When there is a spike or fluctuation in hormones, there may affect your sexual desire. According to Caglayan et al. (2018), hormone imbalance can be caused by pregnancy, menopause, or age. During menstruation, a woman undergoes hormone imbalance and thus may not want to have sex, resulting in a sexless marriage. Hormonal imbalances causing a sexless marriage are normal, and the couple should visit a health practitioner to be advised on what to do.
Some medicines can affect a person's sexual desire, for example, antidepressants and opioids. They make the patient feel better but not better enough to want to have sex because the side effects affect the sex drive.
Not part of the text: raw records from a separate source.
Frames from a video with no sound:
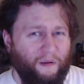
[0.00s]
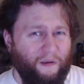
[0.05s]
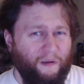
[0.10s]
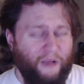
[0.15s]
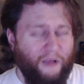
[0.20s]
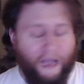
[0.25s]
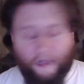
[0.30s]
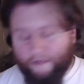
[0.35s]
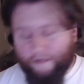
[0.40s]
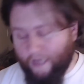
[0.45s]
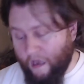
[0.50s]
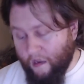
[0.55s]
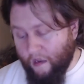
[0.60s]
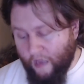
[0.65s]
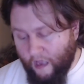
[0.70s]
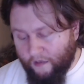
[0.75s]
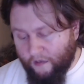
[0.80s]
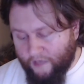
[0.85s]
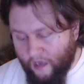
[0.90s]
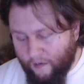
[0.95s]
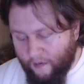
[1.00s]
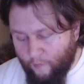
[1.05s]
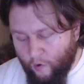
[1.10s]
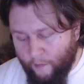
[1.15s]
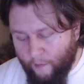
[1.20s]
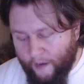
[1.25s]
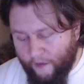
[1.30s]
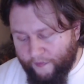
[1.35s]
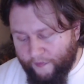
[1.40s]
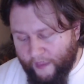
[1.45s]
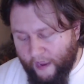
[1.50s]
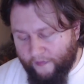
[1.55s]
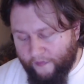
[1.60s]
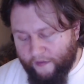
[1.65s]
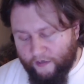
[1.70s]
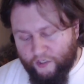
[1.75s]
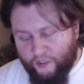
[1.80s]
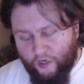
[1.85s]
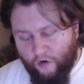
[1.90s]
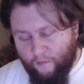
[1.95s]
I'll talk more about that.
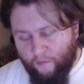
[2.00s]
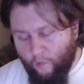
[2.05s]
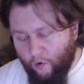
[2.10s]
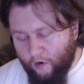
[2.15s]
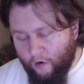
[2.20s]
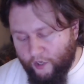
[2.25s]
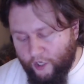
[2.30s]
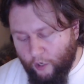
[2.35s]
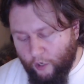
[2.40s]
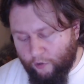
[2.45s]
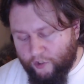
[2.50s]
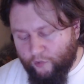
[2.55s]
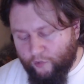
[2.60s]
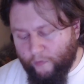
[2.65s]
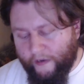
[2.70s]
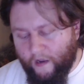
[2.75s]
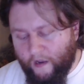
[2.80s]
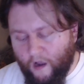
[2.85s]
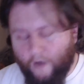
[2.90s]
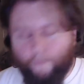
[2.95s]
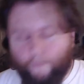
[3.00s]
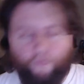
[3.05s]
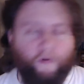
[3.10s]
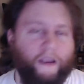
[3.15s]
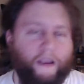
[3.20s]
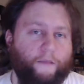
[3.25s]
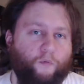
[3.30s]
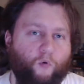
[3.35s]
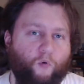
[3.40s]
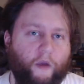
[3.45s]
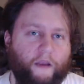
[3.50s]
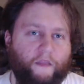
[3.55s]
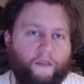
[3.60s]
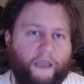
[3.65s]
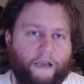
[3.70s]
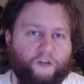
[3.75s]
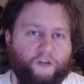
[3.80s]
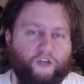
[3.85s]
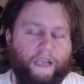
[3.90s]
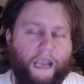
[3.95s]
They showed more Ghost Recon Breakpoint. They
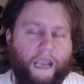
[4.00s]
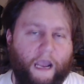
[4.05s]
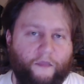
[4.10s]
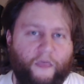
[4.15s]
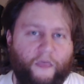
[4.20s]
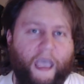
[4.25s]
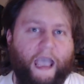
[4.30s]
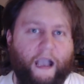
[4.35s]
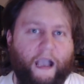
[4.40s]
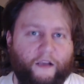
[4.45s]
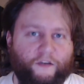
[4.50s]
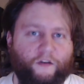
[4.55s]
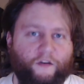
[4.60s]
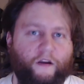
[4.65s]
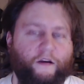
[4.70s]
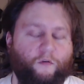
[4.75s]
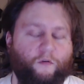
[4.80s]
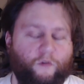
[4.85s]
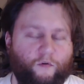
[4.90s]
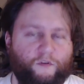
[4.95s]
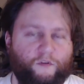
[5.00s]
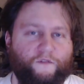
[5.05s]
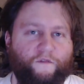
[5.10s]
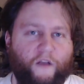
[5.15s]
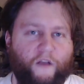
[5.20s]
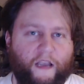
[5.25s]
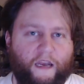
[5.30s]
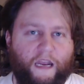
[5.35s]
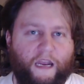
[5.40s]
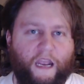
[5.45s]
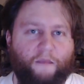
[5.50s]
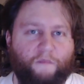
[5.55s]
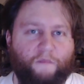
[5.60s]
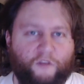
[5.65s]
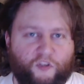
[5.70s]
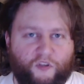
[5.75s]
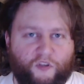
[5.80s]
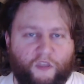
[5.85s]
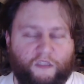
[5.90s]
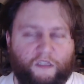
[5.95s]
actually had the actor, I don't know his fucking name,
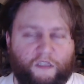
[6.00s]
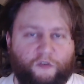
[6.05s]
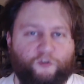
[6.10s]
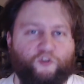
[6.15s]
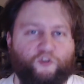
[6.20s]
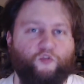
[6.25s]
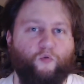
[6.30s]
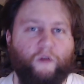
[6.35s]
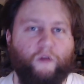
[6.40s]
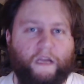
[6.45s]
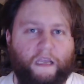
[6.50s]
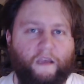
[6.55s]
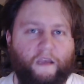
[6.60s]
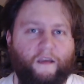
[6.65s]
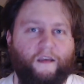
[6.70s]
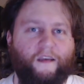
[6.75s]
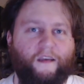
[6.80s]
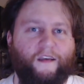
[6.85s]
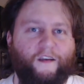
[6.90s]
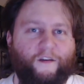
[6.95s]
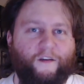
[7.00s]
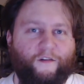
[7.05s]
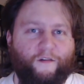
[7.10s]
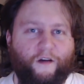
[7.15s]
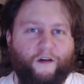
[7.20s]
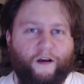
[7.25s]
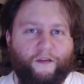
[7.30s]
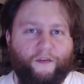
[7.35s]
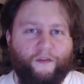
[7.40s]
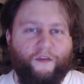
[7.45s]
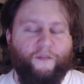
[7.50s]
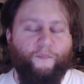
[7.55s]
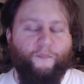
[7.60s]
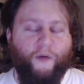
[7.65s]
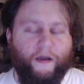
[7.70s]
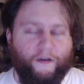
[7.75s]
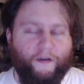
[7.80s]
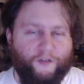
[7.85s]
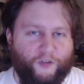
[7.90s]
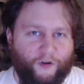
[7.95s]
the little shorty, the
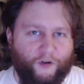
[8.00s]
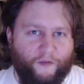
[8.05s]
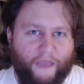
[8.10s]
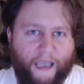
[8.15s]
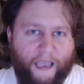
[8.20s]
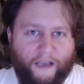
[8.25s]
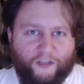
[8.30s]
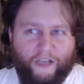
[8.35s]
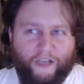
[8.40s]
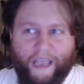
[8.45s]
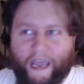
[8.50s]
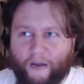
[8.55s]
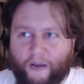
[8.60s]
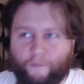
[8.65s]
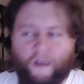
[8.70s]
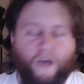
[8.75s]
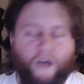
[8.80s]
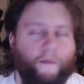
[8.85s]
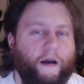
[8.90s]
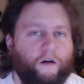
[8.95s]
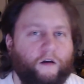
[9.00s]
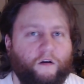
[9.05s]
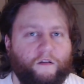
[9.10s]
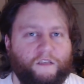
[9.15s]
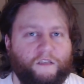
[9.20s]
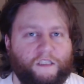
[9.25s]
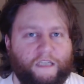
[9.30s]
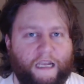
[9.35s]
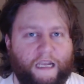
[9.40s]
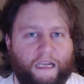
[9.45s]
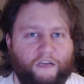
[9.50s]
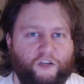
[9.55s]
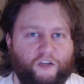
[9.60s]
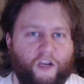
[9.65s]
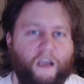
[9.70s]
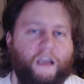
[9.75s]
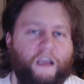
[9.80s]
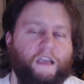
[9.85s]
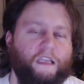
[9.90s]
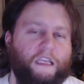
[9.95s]
Punisher. They actually had him come out on stage,
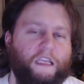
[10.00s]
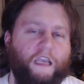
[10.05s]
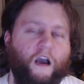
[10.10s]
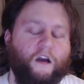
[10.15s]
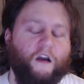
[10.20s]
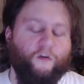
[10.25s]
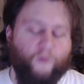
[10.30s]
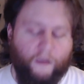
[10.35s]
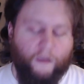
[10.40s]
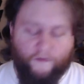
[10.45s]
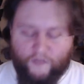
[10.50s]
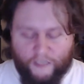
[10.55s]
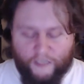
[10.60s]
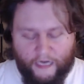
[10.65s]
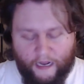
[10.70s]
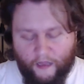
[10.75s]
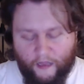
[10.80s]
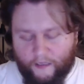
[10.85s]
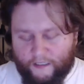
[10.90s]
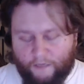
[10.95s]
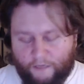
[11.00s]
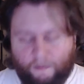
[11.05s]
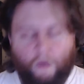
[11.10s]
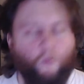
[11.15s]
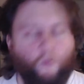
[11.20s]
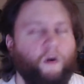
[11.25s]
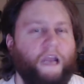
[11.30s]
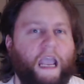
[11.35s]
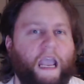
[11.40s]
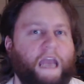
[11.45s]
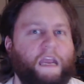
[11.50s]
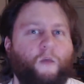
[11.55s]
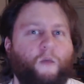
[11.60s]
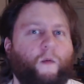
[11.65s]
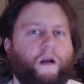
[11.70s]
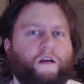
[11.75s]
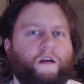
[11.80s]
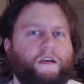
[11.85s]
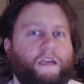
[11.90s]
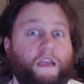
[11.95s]
Keanu Reeves style, except they weren't
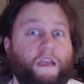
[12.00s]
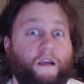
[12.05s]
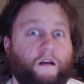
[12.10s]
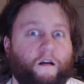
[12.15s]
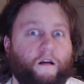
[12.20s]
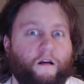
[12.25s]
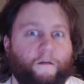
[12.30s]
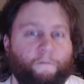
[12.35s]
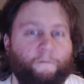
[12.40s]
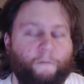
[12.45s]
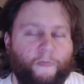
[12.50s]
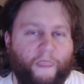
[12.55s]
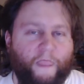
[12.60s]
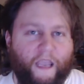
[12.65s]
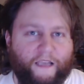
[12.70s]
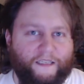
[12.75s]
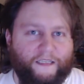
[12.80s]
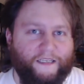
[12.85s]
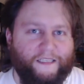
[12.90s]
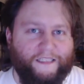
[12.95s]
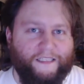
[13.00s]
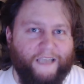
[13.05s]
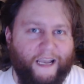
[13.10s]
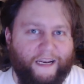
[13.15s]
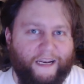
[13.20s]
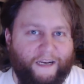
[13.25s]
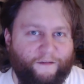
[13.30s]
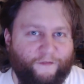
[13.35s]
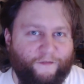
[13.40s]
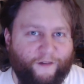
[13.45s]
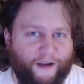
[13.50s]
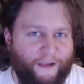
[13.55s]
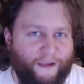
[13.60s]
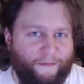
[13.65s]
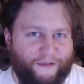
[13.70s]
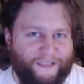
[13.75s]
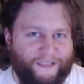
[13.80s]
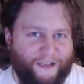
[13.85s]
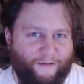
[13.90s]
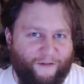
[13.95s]
anywhere near as excited for him
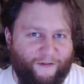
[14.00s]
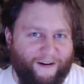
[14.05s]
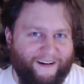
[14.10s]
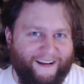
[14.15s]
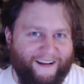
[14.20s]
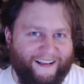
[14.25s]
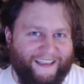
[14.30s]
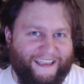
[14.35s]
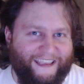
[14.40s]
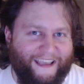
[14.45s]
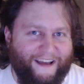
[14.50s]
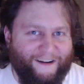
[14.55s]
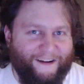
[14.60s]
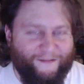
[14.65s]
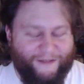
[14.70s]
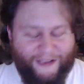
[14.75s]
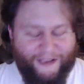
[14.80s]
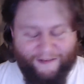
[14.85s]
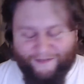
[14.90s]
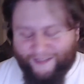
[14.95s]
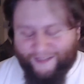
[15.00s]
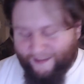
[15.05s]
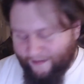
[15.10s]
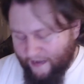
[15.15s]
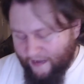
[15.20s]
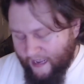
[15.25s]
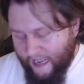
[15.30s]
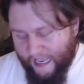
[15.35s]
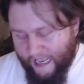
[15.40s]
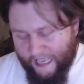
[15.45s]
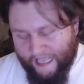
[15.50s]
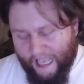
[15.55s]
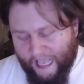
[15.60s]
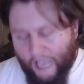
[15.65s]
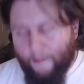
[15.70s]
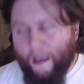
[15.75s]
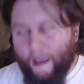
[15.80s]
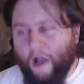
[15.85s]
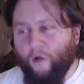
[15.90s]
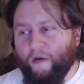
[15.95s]
as they were Keanu Reeves. He
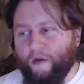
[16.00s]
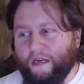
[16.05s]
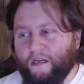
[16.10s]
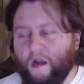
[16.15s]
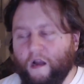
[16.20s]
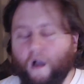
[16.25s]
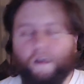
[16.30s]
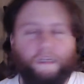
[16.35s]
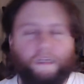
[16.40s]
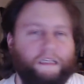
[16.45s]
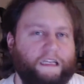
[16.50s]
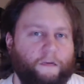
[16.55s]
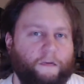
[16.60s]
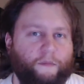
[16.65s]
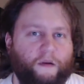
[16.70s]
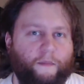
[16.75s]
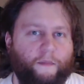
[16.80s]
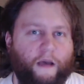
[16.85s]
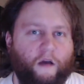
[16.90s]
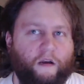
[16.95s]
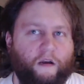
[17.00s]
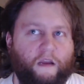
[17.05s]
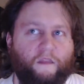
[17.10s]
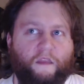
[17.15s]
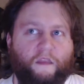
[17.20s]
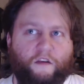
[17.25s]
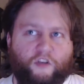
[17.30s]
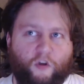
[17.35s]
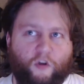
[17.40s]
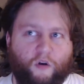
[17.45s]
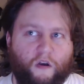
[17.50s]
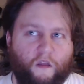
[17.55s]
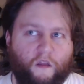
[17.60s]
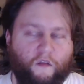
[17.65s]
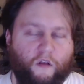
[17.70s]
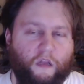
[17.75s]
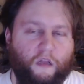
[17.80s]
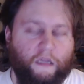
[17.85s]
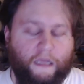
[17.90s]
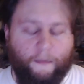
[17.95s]
came out and he talked a little bit about it, and they showed
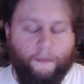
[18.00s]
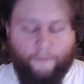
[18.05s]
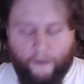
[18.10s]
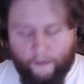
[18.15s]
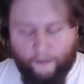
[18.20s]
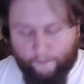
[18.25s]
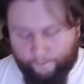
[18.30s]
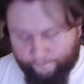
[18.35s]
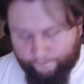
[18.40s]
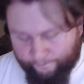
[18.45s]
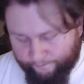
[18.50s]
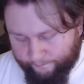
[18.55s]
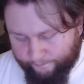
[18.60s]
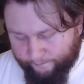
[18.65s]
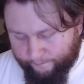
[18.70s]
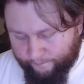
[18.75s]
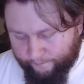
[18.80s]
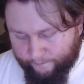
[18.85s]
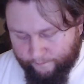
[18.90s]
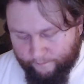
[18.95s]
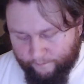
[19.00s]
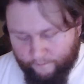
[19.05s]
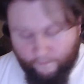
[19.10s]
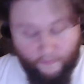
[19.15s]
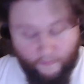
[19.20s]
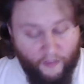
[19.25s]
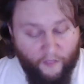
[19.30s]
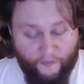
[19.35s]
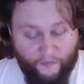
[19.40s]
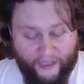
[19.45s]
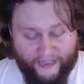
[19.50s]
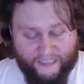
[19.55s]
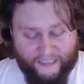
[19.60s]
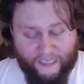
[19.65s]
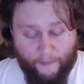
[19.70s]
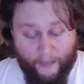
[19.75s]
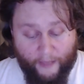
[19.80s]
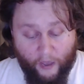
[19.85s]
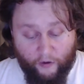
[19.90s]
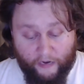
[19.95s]
another clip, and that's
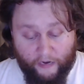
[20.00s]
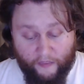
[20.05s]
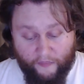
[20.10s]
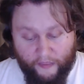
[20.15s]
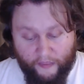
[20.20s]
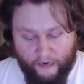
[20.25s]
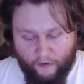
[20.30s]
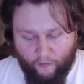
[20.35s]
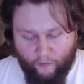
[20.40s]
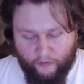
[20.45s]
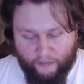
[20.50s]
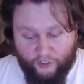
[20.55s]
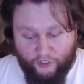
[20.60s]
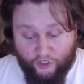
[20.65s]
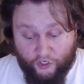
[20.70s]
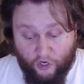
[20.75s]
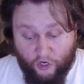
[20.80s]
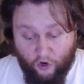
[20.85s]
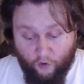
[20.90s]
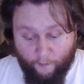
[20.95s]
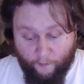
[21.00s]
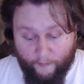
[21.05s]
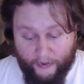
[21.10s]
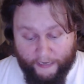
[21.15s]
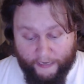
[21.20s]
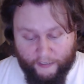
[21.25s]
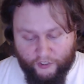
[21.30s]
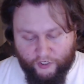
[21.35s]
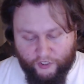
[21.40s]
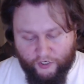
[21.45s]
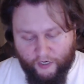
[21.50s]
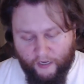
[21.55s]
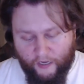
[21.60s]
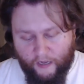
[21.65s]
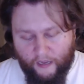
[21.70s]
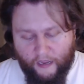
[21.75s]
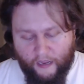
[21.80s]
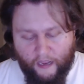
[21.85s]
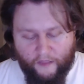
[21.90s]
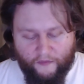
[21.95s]
about it. They didn't really show much.
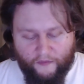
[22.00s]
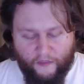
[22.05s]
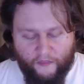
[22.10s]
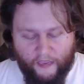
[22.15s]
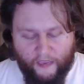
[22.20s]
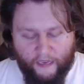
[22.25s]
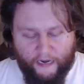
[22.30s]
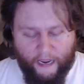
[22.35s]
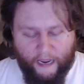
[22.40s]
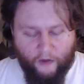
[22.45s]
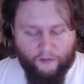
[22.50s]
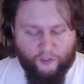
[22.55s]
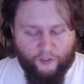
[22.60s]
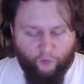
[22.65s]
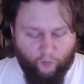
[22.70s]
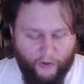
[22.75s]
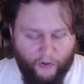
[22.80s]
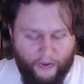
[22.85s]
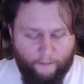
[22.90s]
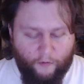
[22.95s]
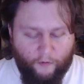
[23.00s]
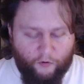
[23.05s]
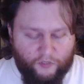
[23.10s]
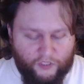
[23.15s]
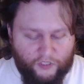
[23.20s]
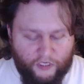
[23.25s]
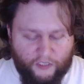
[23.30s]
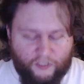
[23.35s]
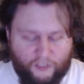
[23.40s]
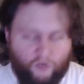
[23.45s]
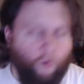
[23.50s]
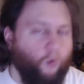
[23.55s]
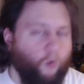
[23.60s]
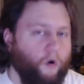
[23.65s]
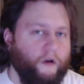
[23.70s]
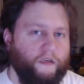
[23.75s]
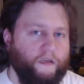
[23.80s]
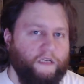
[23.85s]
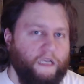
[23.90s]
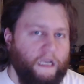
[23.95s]
Then they announced Rainbow Six
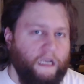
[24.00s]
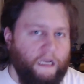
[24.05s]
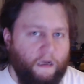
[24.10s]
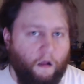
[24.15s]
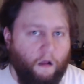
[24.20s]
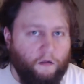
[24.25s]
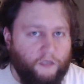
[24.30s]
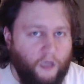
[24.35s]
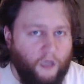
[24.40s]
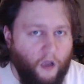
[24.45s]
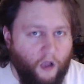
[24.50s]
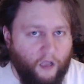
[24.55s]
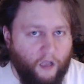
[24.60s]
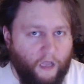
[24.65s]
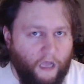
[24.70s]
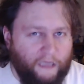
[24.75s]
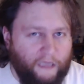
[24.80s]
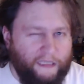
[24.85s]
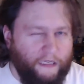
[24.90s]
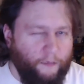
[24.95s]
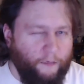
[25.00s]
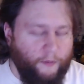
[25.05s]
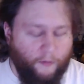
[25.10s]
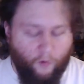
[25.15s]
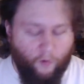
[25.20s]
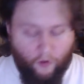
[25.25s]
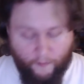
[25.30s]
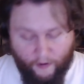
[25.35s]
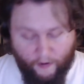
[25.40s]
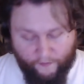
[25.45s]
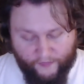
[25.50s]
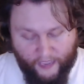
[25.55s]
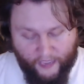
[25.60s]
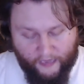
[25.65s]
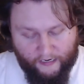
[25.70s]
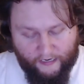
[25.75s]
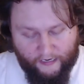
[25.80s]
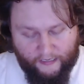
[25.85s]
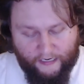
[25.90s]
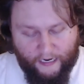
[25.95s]
Quarantine. I'll talk a little bit more about
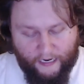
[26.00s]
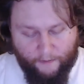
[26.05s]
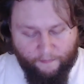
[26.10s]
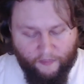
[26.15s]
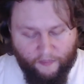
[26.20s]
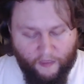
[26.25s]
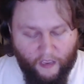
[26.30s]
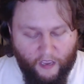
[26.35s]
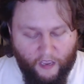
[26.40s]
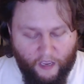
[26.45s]
that in depth.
If a partner has an extra-marital affair, this can affect how the partner relates to each other. Infidelity can make one opt not to want to be intimate with their partner. The reason may be that the partner feels betrayed or feels as if the other partner has defiled their marriage. They may want to deny their partner sex as punishment or be completely turned off. Sometimes chatting can make you not want to get intimate with your partner because you have developed feelings toward the person you cheated with. Cheating can have a huge impact on sex. If the couple wants to improve their sex life or bring back sex into the relationship, they may need to involve a third party to help them communicate their way out of a sexless marriage.
Sexless marriage may be normal. However, if one or both partners are frustrated about the lack of sex, it is not normal no matter what issue the couple is going through because sex is very important. That's the main reason why a couple gets into a marriage. If the partner is not having sex in the marriage, they may have to cheat on their partner to fulfill that sexual desire. The couple should be able to communicate about ways to get their sex life back on track, at least to secure the marriage. They need to involve therapists or medical practitioners because some problems may be beyond them. For instance, when a medication is causing low libido, the couple may seek advice to understand their options.
Bois, K., Bergeron, S., Rosen, N., Mayrand, M. H., Brassard, A., & Sadikaj, G. (2016). Intimacy, Sexual Satisfaction, And Sexual Distress In Vulvodynia Couples: An Observational Study. Health Psychology, 35(6), 531.
Caglayan, C., Kandemir, F. M., Yıldırım, S., Kucukler, S., Kılınc, M. A., & Saglam, Y. S. (2018). Zingerone Ameliorates Cisplatin‐Induced Ovarian And Uterine Toxicity By Suppressing Sex Hormone Imbalances, Oxidative Stress, Inflammation, And Apoptosis In Female Wistar Rats. Biomedicine & Pharmacotherapy, 102, 517-530.
Crooks, R. L., Baur, K., & Widman, L. (2020). Our Sexuality. Cengage Learning.
Tsuji, R. (2018). Sexless Marriage In Japan As Women’s Political Resistance. Feminist
Encounters: A Journal Of Critical Studies In Culture And Politics, 2(2), 1-10.